Instructions for the task —
Each line of the listing below must be retyped exactly, with images left out.
------------------------------------------------------------------------
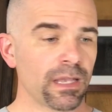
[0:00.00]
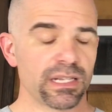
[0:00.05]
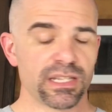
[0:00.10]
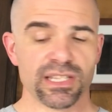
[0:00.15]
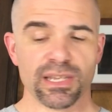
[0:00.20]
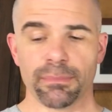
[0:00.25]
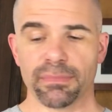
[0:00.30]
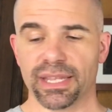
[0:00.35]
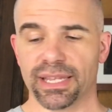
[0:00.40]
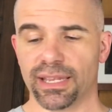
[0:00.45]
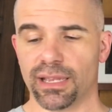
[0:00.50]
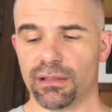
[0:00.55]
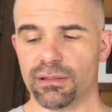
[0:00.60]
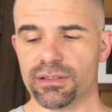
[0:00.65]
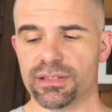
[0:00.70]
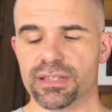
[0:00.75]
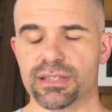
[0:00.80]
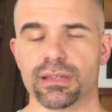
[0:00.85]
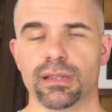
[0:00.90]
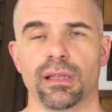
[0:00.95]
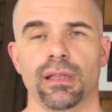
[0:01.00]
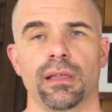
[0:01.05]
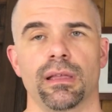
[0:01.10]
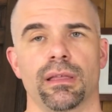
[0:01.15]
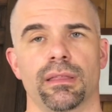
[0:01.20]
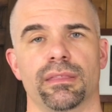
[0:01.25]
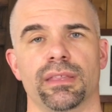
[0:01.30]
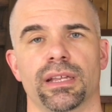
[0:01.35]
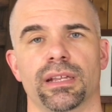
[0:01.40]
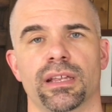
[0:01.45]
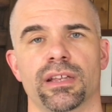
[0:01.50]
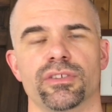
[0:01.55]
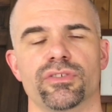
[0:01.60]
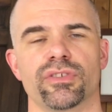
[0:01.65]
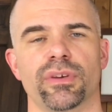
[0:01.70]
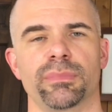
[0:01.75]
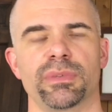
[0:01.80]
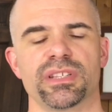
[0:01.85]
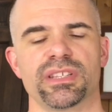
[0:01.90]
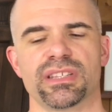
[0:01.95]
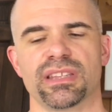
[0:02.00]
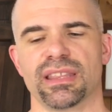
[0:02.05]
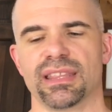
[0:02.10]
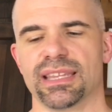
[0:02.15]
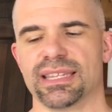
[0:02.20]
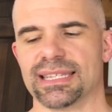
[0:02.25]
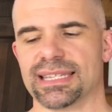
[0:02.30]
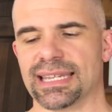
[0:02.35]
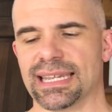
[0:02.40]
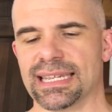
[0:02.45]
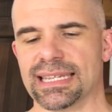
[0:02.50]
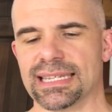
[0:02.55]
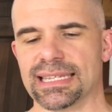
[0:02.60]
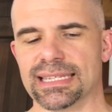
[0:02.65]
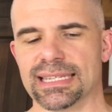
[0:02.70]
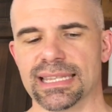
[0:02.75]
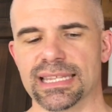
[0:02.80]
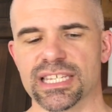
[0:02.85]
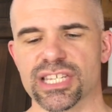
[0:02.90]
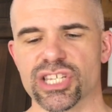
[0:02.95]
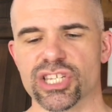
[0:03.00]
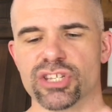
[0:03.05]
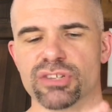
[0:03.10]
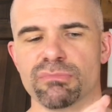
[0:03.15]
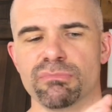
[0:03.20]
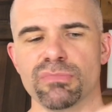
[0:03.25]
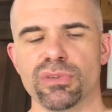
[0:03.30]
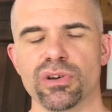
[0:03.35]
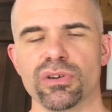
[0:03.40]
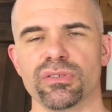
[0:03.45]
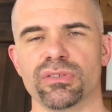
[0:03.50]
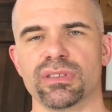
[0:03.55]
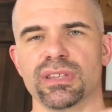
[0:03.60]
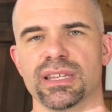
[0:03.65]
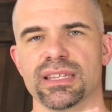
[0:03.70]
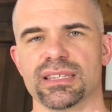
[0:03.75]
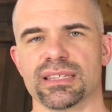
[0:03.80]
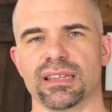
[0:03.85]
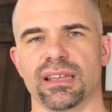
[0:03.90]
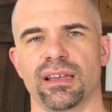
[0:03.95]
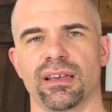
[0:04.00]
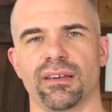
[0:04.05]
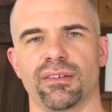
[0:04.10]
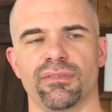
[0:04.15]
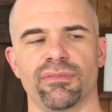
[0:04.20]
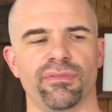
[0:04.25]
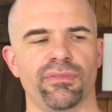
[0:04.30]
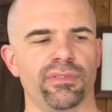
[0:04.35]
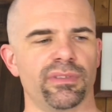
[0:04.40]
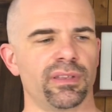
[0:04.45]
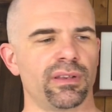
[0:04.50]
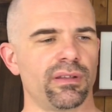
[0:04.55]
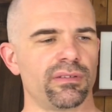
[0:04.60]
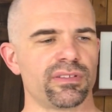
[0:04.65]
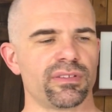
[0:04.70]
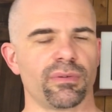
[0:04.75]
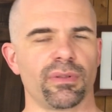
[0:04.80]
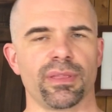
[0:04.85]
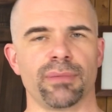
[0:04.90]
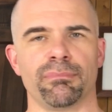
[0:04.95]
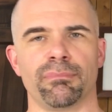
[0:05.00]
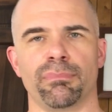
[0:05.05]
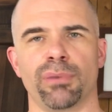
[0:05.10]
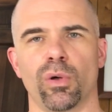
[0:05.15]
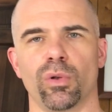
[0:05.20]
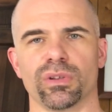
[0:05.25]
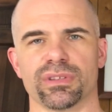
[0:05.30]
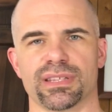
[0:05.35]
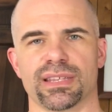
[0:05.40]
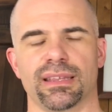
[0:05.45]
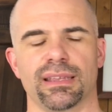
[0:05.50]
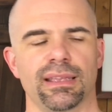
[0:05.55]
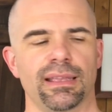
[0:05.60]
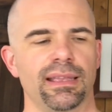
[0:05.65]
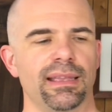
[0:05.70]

Something else that contributes to this is the smoothness of, sort of the bolt.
------------------------------------------------------------------------
Response to this task —
[0:00.00]
[0:00.05]
[0:00.10]
[0:00.15]
[0:00.20]
[0:00.25]
[0:00.30]
[0:00.35]
[0:00.40]
[0:00.45]
[0:00.50]
[0:00.55]
[0:00.60]
[0:00.65]
[0:00.70]
[0:00.75]
[0:00.80]
[0:00.85]
[0:00.90]
[0:00.95]
[0:01.00]
[0:01.05]
[0:01.10]
[0:01.15]
[0:01.20]
[0:01.25]
[0:01.30]
[0:01.35]
[0:01.40]
[0:01.45]
[0:01.50]
[0:01.55]
[0:01.60]
[0:01.65]
[0:01.70]
[0:01.75]
[0:01.80]
[0:01.85]
[0:01.90]
[0:01.95]
[0:02.00]
[0:02.05]
[0:02.10]
[0:02.15]
[0:02.20]
[0:02.25]
[0:02.30]
[0:02.35]
[0:02.40]
[0:02.45]
[0:02.50]
[0:02.55]
[0:02.60]
[0:02.65]
[0:02.70]
[0:02.75]
[0:02.80]
[0:02.85]
[0:02.90]
[0:02.95]
[0:03.00]
[0:03.05]
[0:03.10]
[0:03.15]
[0:03.20]
[0:03.25]
[0:03.30]
[0:03.35]
[0:03.40]
[0:03.45]
[0:03.50]
[0:03.55]
[0:03.60]
[0:03.65]
[0:03.70]
[0:03.75]
[0:03.80]
[0:03.85]
[0:03.90]
[0:03.95]
[0:04.00]
[0:04.05]
[0:04.10]
[0:04.15]
[0:04.20]
[0:04.25]
[0:04.30]
[0:04.35]
[0:04.40]
[0:04.45]
[0:04.50]
[0:04.55]
[0:04.60]
[0:04.65]
[0:04.70]
[0:04.75]
[0:04.80]
[0:04.85]
[0:04.90]
[0:04.95]
[0:05.00]
[0:05.05]
[0:05.10]
[0:05.15]
[0:05.20]
[0:05.25]
[0:05.30]
[0:05.35]
[0:05.40]
[0:05.45]
[0:05.50]
[0:05.55]
[0:05.60]
[0:05.65]
[0:05.70]

Something else that contributes to this is the smoothness of, sort of the bolt.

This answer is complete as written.